こんにちはベルリン

Flohmarkt am Wochenende!! #1

こんにちはベルリン

Contributed by Kyogo Hidaka

Trip / 2023.02.27

日本から飛び出したくて2週間後に行くと決めたドイツ・ベルリンの街。肌で感じた現地の“mood”、そこには自分が知らずに求めていた“余白と自由”があった。フォトグラファー・Kyogo Hidakaさんが今でも大切に持ち続けている、あの頃の色褪せない記憶たち。

#1





先端の細い棒のようなもので肩を突かれて目が覚めた。

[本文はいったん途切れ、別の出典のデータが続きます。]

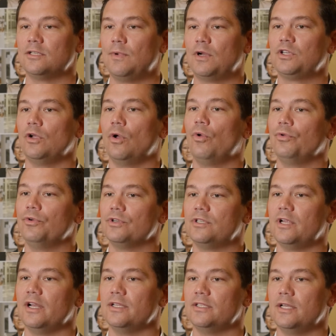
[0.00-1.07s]
especially older
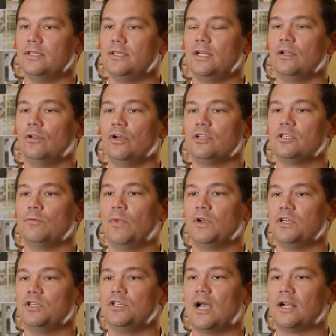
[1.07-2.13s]
studies that didn't look so
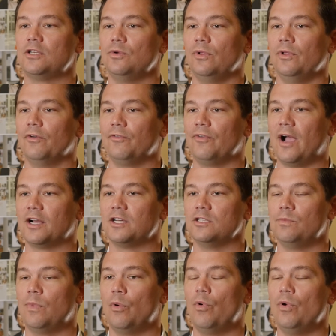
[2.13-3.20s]
much at JAK2 allele
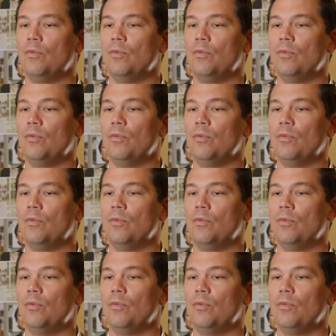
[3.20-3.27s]
fractions. But what we,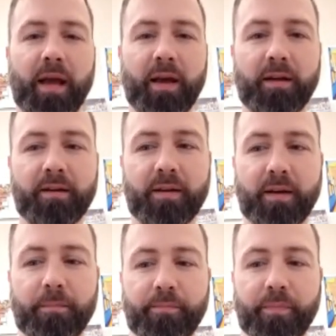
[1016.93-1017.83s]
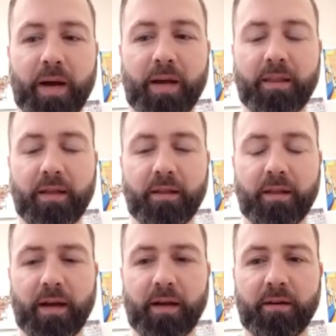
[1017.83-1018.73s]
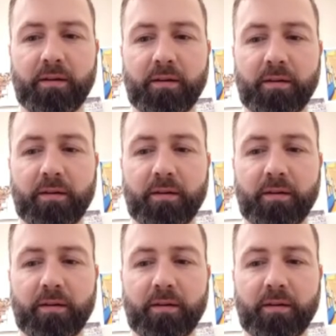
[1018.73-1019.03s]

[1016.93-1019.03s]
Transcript: and um, I think thatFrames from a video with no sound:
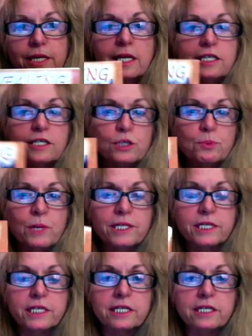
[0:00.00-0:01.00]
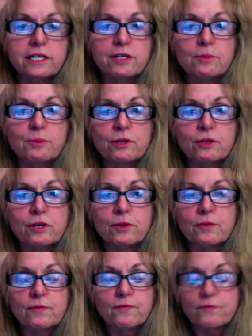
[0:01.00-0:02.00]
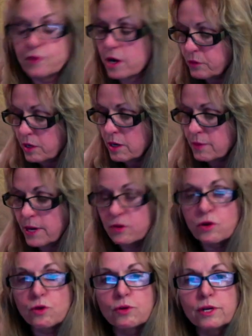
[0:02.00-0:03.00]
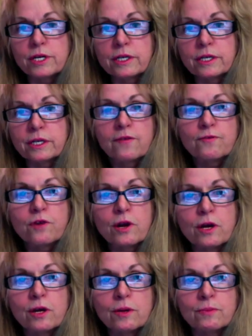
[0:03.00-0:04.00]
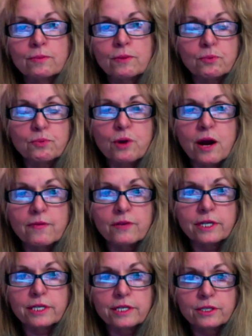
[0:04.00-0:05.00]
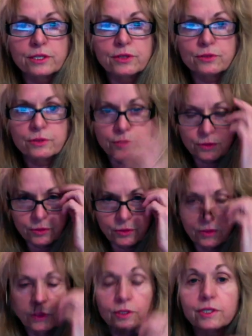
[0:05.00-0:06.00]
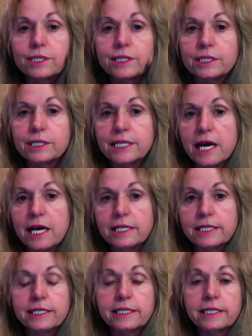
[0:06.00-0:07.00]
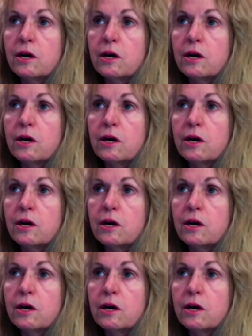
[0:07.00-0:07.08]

It's basically a book of about going from poverty to success.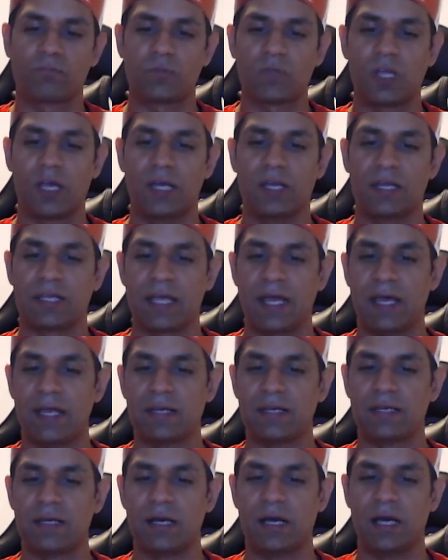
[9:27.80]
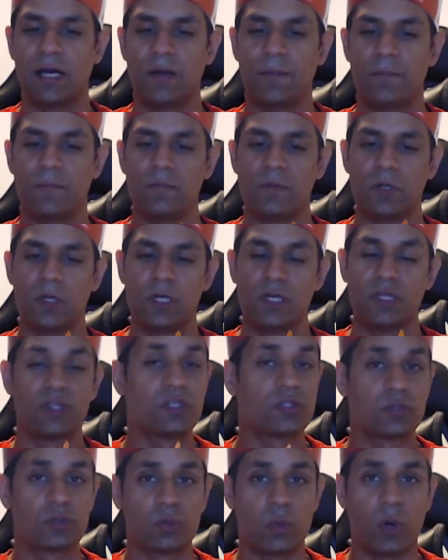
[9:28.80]
again, this
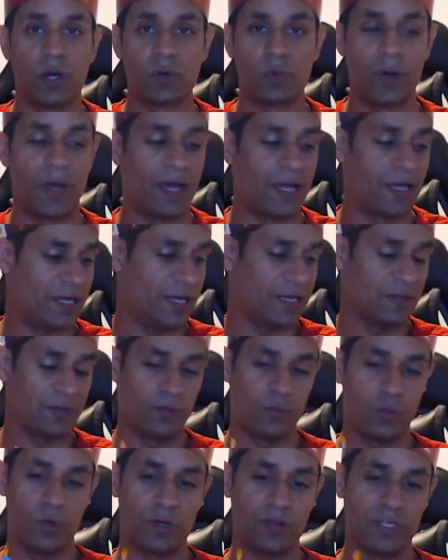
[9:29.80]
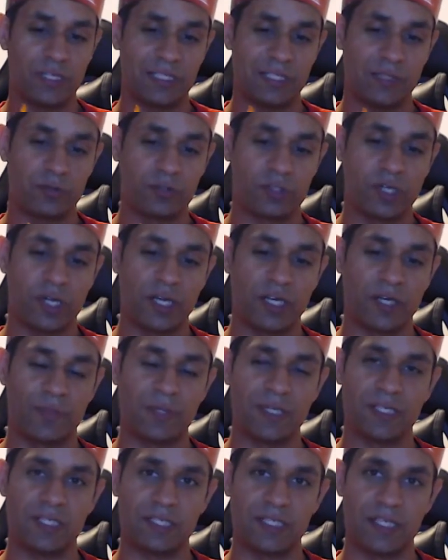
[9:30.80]
was one where one of these little tiny
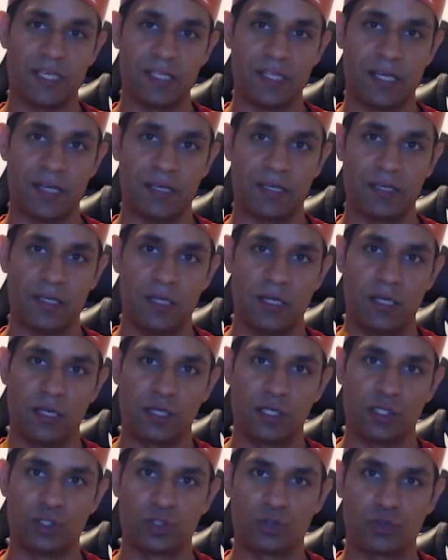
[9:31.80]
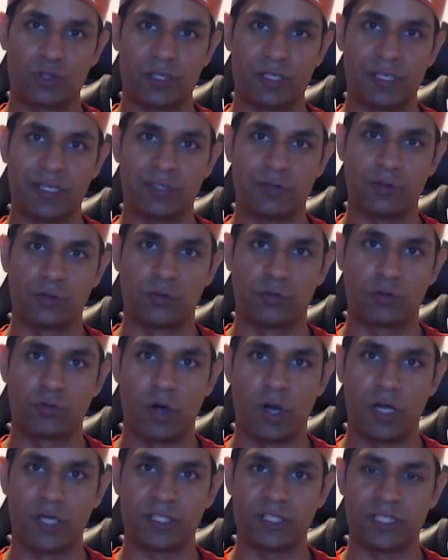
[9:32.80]
pieces here that constructed a little
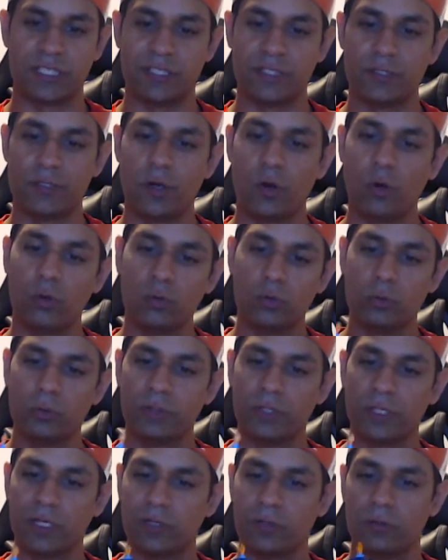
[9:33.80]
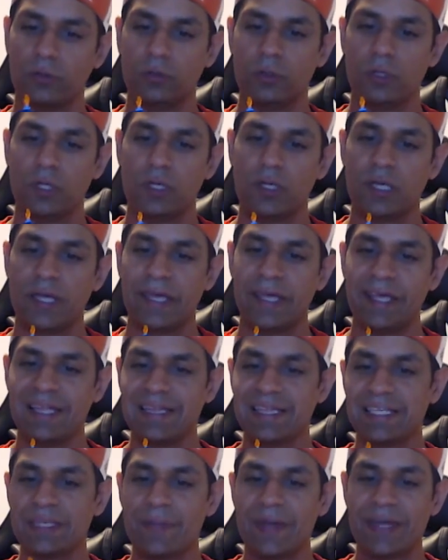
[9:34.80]
grassy knoll, little
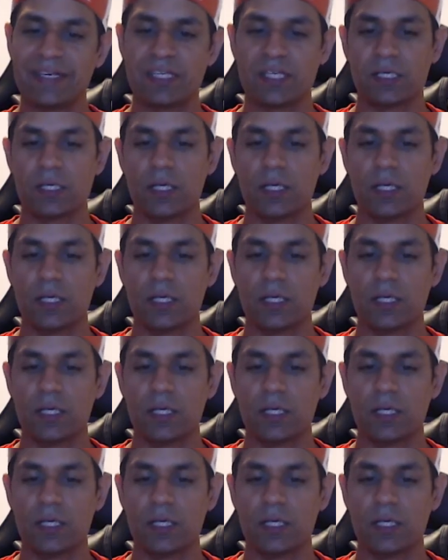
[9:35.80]
hilly bit,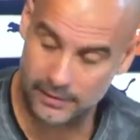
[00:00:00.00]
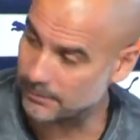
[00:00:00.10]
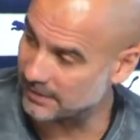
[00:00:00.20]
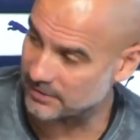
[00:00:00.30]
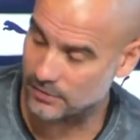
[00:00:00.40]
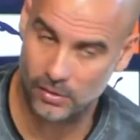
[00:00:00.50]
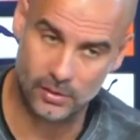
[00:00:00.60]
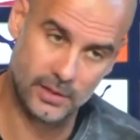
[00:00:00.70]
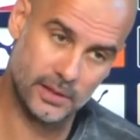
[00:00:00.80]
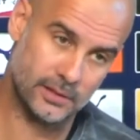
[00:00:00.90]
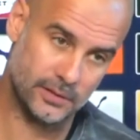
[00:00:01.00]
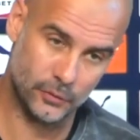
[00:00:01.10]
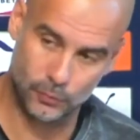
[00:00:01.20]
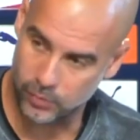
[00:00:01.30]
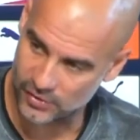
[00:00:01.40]
the pass is longer,
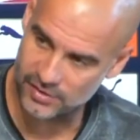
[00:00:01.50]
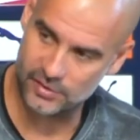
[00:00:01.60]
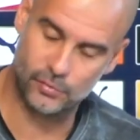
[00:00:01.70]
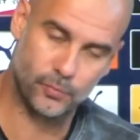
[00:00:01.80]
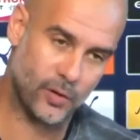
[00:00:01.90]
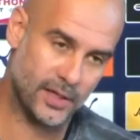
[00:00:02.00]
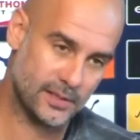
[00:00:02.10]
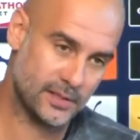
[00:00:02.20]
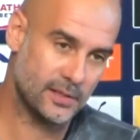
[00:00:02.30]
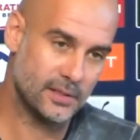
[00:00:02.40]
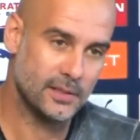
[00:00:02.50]
your process to press,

目の前は線路で、どうやら駅のホームで眠ってしまっていたみたいだ。
顔を上げて周りを見渡したら険しい顔のドイツ警察8人に囲まれていた。よく見るとうち2人は映画でしか見たことがないような長い銃を持っていて、たぶんアサルトライフル??
一瞬、何が起きたのか全くわからなくて焦る。とりあえず僕の肩を突いたのはきっとこの長い銃だと思った。
警察の1人が僕に「こんな所で昼間から何で寝ているんだ」と聞いてきた。その時僕はまだベルリンに来て1ヶ月も経ってない頃でドイツ語も全くわからなかったが、たぶんこんなニュアンスだったと思う。
なるべく冷静に心を落ち着かせて、自分が今なんでこんな場所に居るのかを思い出してみる。





その日はいつものように朝から語学学校へ行き、ほぼ何を言っているのかわからない授業を受けながら、とりあえずクラスメイトには笑顔を絶やさず振りまき、無事終了のチャイムが流れた。帰り際に先生からイベント告知のチラシが配られ、それはドイツビールフェアの案内だった。陽気な先生は「ドイツと言えばビール!」と言って、クラスの仲間と打ち解けるのにも良い機会だからこの後みんなで行っておいでと教えてくれたのだ。
僕はクラスメイトのチリ人2人と一緒にそのイベントに行くことになった。
行きの道中、ベルリンに来てここ数週間生活に慣れるのに必死で全くアルコールを体に入れていなかったことをふと思い出した。そして僕は元々お酒が強い方ではなかった。







ドイツビールフェアの会場は、想像していたものよりかなりローカルな感じで野外の空き地みたいな場所で行われており、雑なテーブルとイスがそこら中に置かれていて、みんな好き勝手に飲んでいる。
僕らもとりあえずビールとソーセージを頼んで待つことにした。ビール1杯5€。日本の居酒屋くらいだなと思っていたら、出てきたビールは日本でよく見るジョッキの4倍もあるサイズに驚いた。はじめは最高な雰囲気にテンションも上がってみんなで楽しく飲んでいたのだけど、2杯目を飲む頃にはしっかり酔ってしまい、あまり話すこともできず開始数時間でビールも残して退場することに。
帰りの電車で外の空気が吸いたくなり、途中下車をしたら急激に眠くなってそのまま座り込んでいたみたいだ。





ここまでの経緯を拙い言葉で説明していたら、それまで険しい顔だったはずの警察達が皆不思議そうな顔をしている。これは全く伝わっていないのかと思ったら、「何を飲んだって?」と聞き返された。もう一度伝えると本当にビールでそうなったのかと驚かれ、そんな奴は今まで見たことがないと大笑いされた。非常に恥ずかしかったが、それ以降警察から威圧感はなくなり、手厚く介抱されながらベンチに移動して軽い世間話をしたのを覚えている。


僕にとっても、ドイツ警官にとっても初めての経験をしたこの出来事が、僕のベルリンでの生活の始まりとなった。